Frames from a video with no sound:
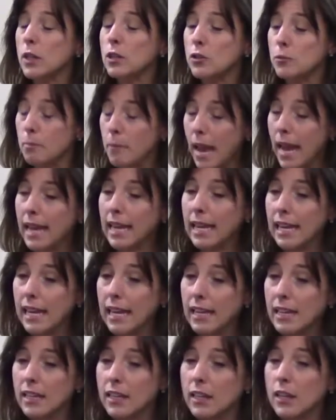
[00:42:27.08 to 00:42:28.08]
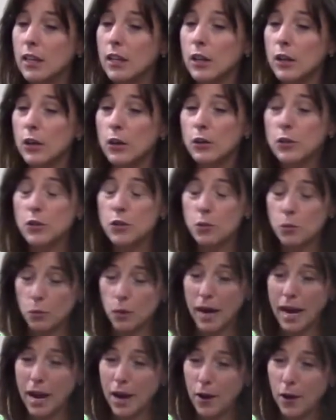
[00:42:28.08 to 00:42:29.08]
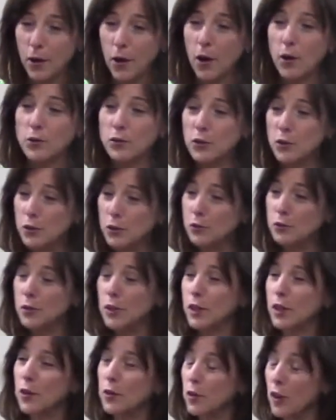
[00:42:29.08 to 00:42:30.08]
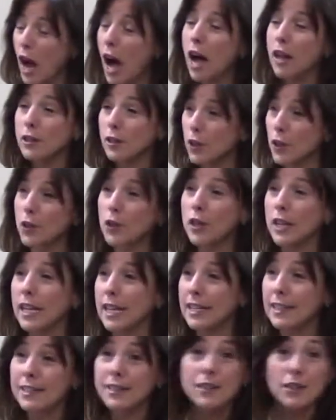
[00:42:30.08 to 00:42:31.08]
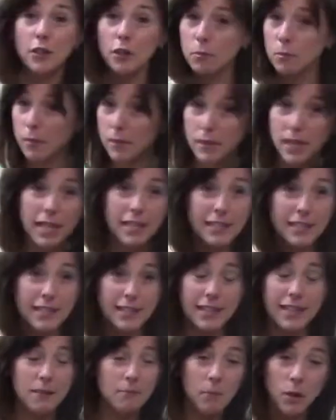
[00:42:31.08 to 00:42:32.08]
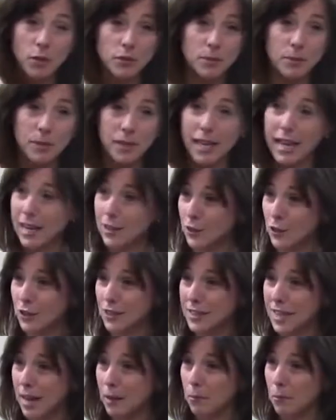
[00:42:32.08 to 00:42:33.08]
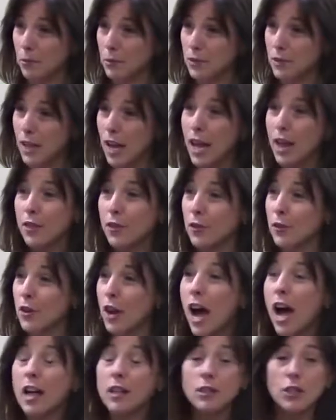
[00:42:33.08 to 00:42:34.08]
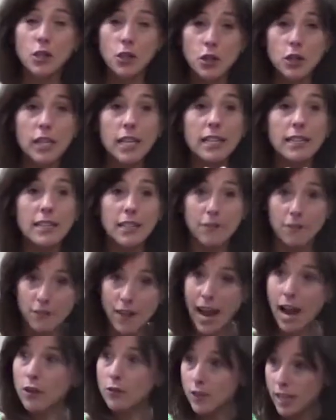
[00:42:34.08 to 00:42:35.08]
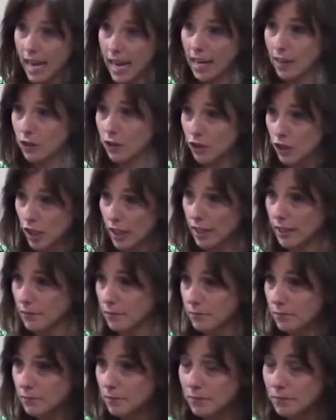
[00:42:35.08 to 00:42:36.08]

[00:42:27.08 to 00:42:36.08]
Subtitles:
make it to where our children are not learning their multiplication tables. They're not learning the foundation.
☆ ☆ ☆ ☆
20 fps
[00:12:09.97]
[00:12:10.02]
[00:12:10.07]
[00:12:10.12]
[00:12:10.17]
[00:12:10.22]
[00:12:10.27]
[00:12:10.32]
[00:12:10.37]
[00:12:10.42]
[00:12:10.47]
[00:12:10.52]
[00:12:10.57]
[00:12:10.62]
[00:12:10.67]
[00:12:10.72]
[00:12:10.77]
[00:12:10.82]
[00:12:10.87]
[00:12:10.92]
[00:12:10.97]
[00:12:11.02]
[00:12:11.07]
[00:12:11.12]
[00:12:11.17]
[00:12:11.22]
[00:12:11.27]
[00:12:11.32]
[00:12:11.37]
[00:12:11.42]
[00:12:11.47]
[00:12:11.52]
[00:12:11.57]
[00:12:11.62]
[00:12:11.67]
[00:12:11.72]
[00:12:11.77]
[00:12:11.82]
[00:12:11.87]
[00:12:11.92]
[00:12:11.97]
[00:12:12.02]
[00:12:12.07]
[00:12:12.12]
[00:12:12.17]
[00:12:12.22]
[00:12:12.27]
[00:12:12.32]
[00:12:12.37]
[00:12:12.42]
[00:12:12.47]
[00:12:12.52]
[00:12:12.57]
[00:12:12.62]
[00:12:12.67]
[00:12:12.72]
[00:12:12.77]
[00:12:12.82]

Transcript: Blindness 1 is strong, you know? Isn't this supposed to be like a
☆ ☆ ☆ ☆
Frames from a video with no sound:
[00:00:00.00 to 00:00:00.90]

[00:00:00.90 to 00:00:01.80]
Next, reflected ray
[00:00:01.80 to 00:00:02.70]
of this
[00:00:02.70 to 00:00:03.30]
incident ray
☆ ☆ ☆ ☆
— TASK ITEM —
Above are the records; from them, give again exactly the lines from the one containing "[00:12:10.42]" to the one containing "Transcript: Blindness 1", both lines included, and nothing more.

— RESULT OF THIS TASK —
[00:12:10.42]
[00:12:10.47]
[00:12:10.52]
[00:12:10.57]
[00:12:10.62]
[00:12:10.67]
[00:12:10.72]
[00:12:10.77]
[00:12:10.82]
[00:12:10.87]
[00:12:10.92]
[00:12:10.97]
[00:12:11.02]
[00:12:11.07]
[00:12:11.12]
[00:12:11.17]
[00:12:11.22]
[00:12:11.27]
[00:12:11.32]
[00:12:11.37]
[00:12:11.42]
[00:12:11.47]
[00:12:11.52]
[00:12:11.57]
[00:12:11.62]
[00:12:11.67]
[00:12:11.72]
[00:12:11.77]
[00:12:11.82]
[00:12:11.87]
[00:12:11.92]
[00:12:11.97]
[00:12:12.02]
[00:12:12.07]
[00:12:12.12]
[00:12:12.17]
[00:12:12.22]
[00:12:12.27]
[00:12:12.32]
[00:12:12.37]
[00:12:12.42]
[00:12:12.47]
[00:12:12.52]
[00:12:12.57]
[00:12:12.62]
[00:12:12.67]
[00:12:12.72]
[00:12:12.77]
[00:12:12.82]

Transcript: Blindness 1 is strong, you know? Isn't this supposed to be like a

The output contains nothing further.